Anyway, although best used sparingly, the long sentence is one of my favorite things about writing. I don't run into enough of them. An interesting thing would be to nose through a story or a chapter of yours and find the longest sentence. How long is it? Why is it that long? Did you do it on purpose or did it just happen? My suspicion is they are usually products of the fire in the mind that must come out in one long burst, likely for subconscious reasons, which is almost always good in writing. If you write a good long sentence, leave it alone. Don't chop it into pieces. The reader will thank you for it.

1. From Against the Day
2. From Infinite Jest
3. From Absolom, Absolom!

6 comments:

Cristina said...

I took a class in college once where one of the assignments was to write a page-long sentence.

Also, I'm reading 2666 right now and I encountered a long sentence pretty early on in it that I loved. I'll have to look back and get a page number for you.

My longest sentence lately was 11 or 12 lines. That's a rarity for me. But I think it's fair to say, because of the plethora of ands the sentence contained, that I was pretty much cheating anyway.

Vampiro said...

This has long been one of my favorite longs. It's Virginia Woolf's essay "On Being Ill":

Considering how common illness is, how tremendous the spiritual change that it brings, how astonishing, when the lights of health go down, the undiscovered countries that are then disclosed, what wastes and deserts of the soul a slight attack of influenza brings to view, what precipices and lawns sprinkled with bright flowers a little rise of temperature reveals, what ancient and obdurate oaks are uprooted in us by the act of sickness, how we go down into the pit of death and feel the waters of annihilation close above our heads and wake thinking to find ourselves in the presence of the angels and the harpers when we have a tooth out and come to the surface in the dentist's arm-chair and confuse his "Rinse the mouth—rinse the mouth" with the greeting of the Deity stooping from the floor of Heaven to welcome us—when we think of this, as we are so frequently forced to think of it, it becomes strange indeed that illness has not taken its place with love and battle and jealousy among the prime themes of literature.

the plunge said...

"...latticed with yellow slashes full of dust motes."

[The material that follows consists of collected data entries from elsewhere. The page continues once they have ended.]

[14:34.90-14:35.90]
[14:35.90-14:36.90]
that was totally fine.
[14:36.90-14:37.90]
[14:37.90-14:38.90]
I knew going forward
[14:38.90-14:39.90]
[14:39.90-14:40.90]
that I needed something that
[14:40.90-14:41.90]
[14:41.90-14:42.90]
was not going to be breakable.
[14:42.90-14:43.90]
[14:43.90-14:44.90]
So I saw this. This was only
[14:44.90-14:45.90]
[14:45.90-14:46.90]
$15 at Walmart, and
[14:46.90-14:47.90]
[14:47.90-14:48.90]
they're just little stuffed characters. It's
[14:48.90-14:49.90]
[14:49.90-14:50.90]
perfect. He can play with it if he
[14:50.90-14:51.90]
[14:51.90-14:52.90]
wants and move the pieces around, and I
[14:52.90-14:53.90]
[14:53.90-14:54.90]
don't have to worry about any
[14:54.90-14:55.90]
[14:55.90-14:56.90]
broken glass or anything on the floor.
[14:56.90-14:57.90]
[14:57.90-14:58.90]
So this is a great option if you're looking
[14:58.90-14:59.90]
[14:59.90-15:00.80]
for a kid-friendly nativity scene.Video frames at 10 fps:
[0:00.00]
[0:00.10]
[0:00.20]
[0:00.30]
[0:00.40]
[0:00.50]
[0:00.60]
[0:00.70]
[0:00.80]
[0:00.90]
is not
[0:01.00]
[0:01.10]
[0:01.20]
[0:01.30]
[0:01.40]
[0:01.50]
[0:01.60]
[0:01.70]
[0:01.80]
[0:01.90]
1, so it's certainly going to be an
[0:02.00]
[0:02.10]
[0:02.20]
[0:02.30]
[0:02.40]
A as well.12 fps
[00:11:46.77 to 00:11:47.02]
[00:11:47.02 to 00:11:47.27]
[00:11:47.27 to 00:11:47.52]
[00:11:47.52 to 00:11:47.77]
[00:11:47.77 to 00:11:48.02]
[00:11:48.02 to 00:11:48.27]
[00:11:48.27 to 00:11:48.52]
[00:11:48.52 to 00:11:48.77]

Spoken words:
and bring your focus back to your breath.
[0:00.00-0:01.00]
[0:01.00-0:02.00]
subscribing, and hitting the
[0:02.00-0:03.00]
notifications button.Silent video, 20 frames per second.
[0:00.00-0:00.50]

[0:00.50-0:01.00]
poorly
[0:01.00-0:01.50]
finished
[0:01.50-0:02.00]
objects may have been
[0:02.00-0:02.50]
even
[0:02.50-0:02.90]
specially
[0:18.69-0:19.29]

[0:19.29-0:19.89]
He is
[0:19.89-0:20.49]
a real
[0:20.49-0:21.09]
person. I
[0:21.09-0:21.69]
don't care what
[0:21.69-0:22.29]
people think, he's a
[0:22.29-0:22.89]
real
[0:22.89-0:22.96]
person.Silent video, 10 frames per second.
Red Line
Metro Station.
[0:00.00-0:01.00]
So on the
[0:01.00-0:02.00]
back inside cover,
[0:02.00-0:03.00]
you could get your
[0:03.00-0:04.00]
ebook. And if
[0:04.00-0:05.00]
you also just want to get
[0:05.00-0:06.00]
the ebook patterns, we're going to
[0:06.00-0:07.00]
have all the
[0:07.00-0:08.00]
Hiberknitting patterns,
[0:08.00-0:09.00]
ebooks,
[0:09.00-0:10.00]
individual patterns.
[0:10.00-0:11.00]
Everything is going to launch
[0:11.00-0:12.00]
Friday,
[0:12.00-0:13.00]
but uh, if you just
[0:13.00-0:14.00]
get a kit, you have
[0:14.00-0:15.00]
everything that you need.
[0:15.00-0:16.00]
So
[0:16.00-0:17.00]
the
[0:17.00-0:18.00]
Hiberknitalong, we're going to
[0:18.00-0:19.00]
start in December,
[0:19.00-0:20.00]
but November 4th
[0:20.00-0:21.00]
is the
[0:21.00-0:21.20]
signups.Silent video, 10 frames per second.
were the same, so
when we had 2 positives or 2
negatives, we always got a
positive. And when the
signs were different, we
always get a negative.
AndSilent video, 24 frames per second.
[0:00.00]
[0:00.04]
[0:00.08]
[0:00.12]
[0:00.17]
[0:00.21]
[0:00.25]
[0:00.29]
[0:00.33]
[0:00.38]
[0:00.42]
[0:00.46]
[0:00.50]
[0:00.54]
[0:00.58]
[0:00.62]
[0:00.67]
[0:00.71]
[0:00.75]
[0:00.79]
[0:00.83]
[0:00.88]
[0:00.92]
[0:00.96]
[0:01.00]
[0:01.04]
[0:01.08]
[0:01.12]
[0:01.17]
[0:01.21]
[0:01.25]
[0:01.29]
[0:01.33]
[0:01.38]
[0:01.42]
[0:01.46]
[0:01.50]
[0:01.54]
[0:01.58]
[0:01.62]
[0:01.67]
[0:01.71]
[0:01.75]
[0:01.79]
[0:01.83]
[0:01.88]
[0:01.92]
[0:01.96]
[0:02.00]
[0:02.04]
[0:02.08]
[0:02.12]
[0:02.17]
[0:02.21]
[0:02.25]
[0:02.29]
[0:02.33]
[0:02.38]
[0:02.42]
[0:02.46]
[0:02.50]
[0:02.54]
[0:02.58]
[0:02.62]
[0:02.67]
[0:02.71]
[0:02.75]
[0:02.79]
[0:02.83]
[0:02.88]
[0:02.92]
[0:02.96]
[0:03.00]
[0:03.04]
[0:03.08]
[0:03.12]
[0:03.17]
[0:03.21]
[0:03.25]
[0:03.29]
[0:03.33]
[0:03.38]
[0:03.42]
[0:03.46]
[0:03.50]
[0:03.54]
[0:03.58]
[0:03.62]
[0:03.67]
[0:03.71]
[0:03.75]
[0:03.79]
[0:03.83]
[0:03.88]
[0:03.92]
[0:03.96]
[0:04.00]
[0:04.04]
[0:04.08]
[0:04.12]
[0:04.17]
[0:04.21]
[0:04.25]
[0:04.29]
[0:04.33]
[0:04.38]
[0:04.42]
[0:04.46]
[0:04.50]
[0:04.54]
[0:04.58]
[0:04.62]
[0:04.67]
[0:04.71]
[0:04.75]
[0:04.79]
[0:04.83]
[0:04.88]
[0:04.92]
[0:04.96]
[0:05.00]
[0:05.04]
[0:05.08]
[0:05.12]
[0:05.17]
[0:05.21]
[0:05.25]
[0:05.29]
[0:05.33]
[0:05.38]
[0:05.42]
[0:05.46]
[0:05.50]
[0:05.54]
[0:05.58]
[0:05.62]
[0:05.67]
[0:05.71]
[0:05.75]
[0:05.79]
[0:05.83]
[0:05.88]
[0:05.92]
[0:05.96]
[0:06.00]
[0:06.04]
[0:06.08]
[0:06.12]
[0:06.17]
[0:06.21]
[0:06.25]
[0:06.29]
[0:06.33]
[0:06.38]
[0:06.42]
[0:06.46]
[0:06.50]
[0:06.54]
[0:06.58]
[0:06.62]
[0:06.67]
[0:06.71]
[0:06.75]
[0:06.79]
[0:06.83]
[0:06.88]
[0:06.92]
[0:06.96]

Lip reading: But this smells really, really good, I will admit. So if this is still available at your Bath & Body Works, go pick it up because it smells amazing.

That sentence, and especially this phrase, has been in my mental 'wow' catalog since I read it a few years ago. It's so f'n new and vivid.

Cristina said...

I was going to type in the sentence from 2666 until I looked back and realized that IT IS FIVE PAGES LONG. It's a little bit dubious, because there were at least two commas that just as easily could have been periods, but who am I to question Bolano or the translator, and even with two dubious commas, that's still a whole lot of sentence. And to your point, Grendel, about the necessity of proving this skill early on in a book, the sentence I'm talking about starts on page 17.

Grendel said...

Five pages. I must read this book, that you call 2666.

Grendel said...

And I am reading it now, page 80ish. It's kind of hard to put down, but it started precariously slow.